Vi dico solo che, durante i titoli di coda, ho preso in mano il
mio smartphone e ho acquistato online anche il secondo e il terzo romanzo in
lingua originale, perché non credo di poter aspettare a lungo per scoprire come
proceda la storia.
È vero, alla base la trama non suona particolarmente innovativa.
Una malattia ha devastato l’umanità, colpendo solamente i bambini: in molti,
moltissimi, sono morti. I sopravvissuti hanno sviluppato delle abilità
speciali, invece, e il governo - con la promessa di una cura - ha iniziato a
rinchiuderli nei campi di riabilitazione, veri e propri campi di concentramento
nei quali chi ha sviluppato abilità troppo pericolose per essere controllato
viene ucciso, mentre gli altri sono messi a lavorare forzatamente.
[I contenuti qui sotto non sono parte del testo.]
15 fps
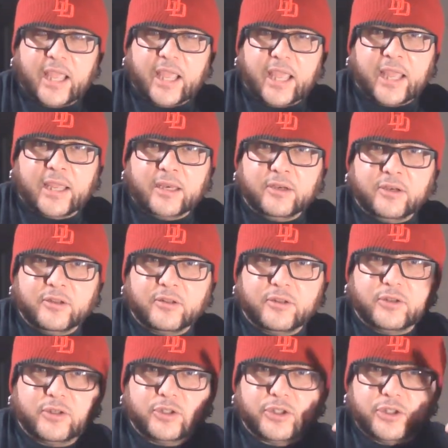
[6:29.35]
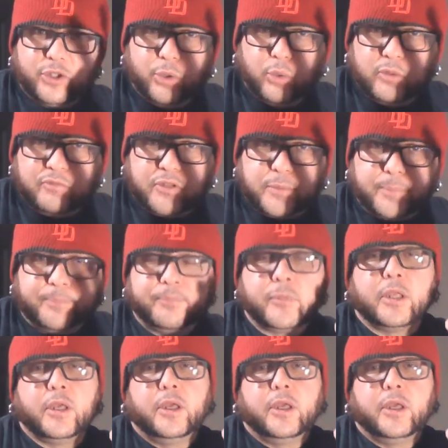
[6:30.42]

and there's two of them.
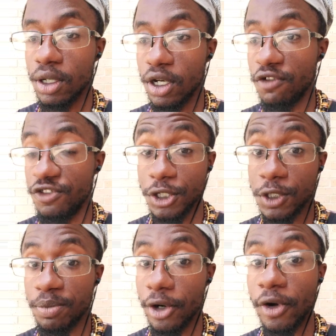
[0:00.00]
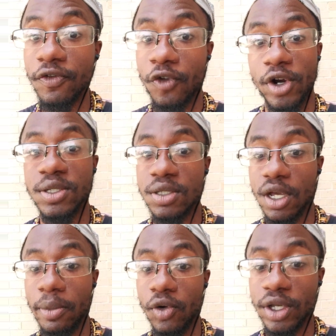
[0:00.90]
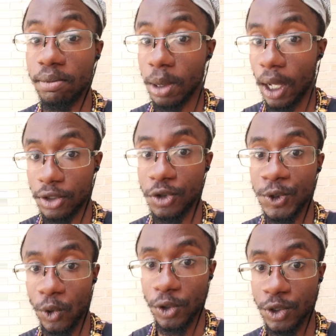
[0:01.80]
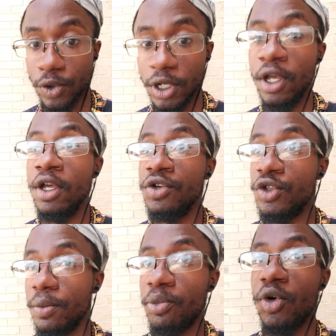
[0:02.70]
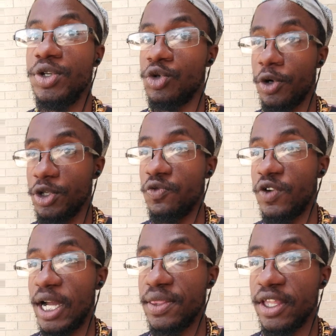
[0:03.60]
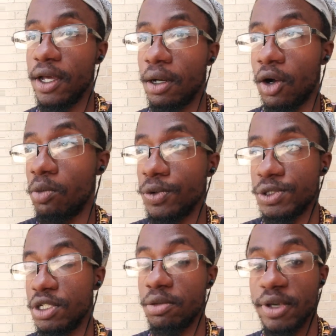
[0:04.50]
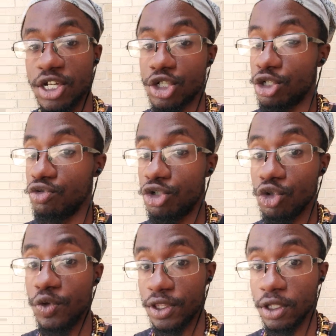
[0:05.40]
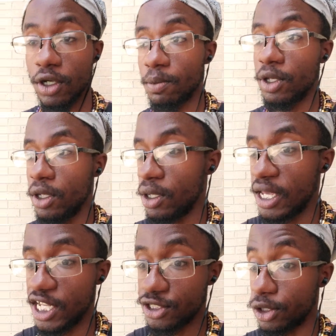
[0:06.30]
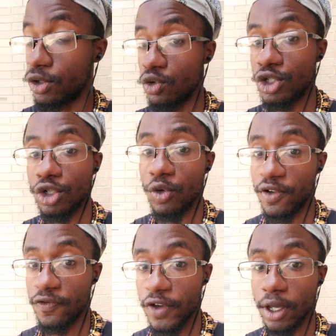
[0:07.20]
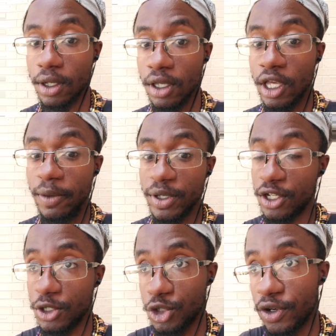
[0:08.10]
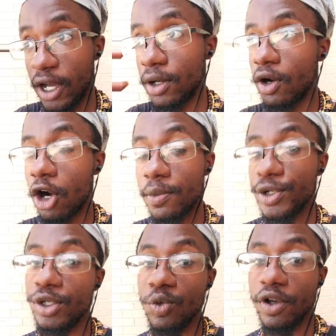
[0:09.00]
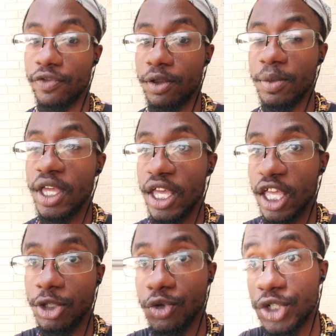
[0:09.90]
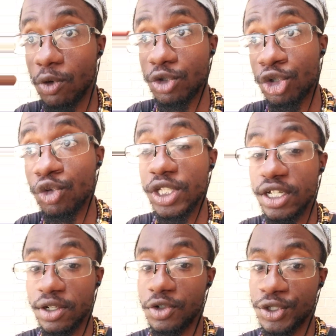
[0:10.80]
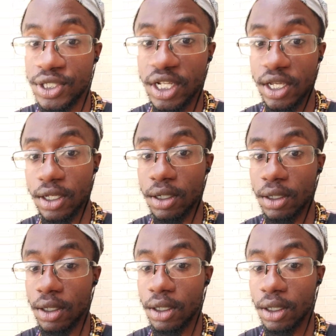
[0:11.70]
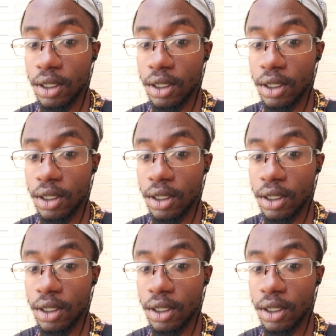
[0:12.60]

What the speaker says: of this spirit, for example, can block your sorcery to the point to where you find that almost any magic you do with him has little to no effect because you're not in harmony with them and you don't truly understand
A
sopravvivere rimangono i Verdi, i più inoffensivi, che hanno sviluppato
un’intelligenza eccezionale; i Blu, che hanno acquisito capacità telecinetiche;
e i Gialli, che controllano l’elettricità.
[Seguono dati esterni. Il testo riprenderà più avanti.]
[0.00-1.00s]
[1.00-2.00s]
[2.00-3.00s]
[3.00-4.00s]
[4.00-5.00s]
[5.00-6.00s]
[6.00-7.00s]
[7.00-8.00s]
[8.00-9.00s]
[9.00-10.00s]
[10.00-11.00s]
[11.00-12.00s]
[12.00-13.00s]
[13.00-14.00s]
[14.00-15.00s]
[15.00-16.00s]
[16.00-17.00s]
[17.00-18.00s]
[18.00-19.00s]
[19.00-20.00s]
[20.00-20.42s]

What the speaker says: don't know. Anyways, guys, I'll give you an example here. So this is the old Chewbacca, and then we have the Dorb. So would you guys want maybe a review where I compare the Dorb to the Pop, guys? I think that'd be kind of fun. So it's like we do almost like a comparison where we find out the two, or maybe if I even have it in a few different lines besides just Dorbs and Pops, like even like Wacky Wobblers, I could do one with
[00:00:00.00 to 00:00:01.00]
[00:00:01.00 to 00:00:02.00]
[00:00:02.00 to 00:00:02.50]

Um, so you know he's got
Ruby ha 10 anni quando finisce nel campo di Thurmond. Ma Ruby
non è Verde, né Blu, né Gialla: Ruby è un’Arancione. Apparentemente, l’unica
Arancione in grado di spacciarsi per Verde e rimanere in vita, almeno fino ai
16 anni, quando ha inizio la sua fuga per la sopravvivenza, insieme ad altri
tre ragazzi in cerca di un rumoreggiato paradiso nascosto in cui giovani
fuggitivi vivono in armonia. Fa così amicizia con Zu, Ciccio e soprattutto Liam,
verso il quale scatterà immancabilmente qualcosa.
Ecco, raccontato in questo modo Darkest Minds potrà incuriosire qualcuno, ma anche annoiare,
dipendendo probabilmente da quante volte abbiate già avuto a che fare con una
storia simile. Però in qualche modo la regista, Jennifer Yuh Nelson, ha impacchettato una storia già vista in maniera
originale e assolutamente efficace. Una regista qui al suo esordio live
action, dal momento che tra le sue (poche) esperienze dietro la macchina da
presa troviamo film animati come i due sequel di Kung Fu Panda, ma che è stata
capace di gestire sapientemente tanto le scene d’azione quanto quelle più
intime, e con una varietà in grado di tenere alta l’attenzione in ogni momento.
Amandla Stenberg è
un’attrice giovane ma già con esperienza nel genere – avete pianto per Rue in Hunger Games?, è sempre lei! – e la sua
chimica con Harris Dickinson,
co-protagonista maschile, è decisamente percepibile. E non manca qualche nome
di richiamo tra gli adulti, a giocarsi i ruoli secondari: Bradley Whitford,
Mandy Moore, Gwendolin Christie su tutti.
Quello che davvero spicca e rimane, di Darkest Minds, è però il tono. E il messaggio. Perché, se dal
trailer mi sembrava un banale film dai toni scuri, un po’ edgy secondo le mode dei primi anni Duemila, in realtà mette in scena una distopia davvero
inquietante, anche se scarsa di dettagli, una realtà cupa e quasi horror. Per quanto riguarda il messaggio,
invece, è abbastanza palese sin dalla
sinossi come nell’utilizzo dei colori per categorizzare i ragazzi e alla
distinzione tra “noi” e “loro” ci sia una metafora evidente, e non penso di
dover approfondire in questa sede. Penso però che, in particolare in questo
momento storico, storie come questa siano particolarmente importanti.
E poi, hey, a un certo punto Ruby e Liam parlano di Harry
Potter, e se anche voi come me siete fan della saga non potranno non venirvi gli
occhi a cuoricino. Io vi ho avvertiti.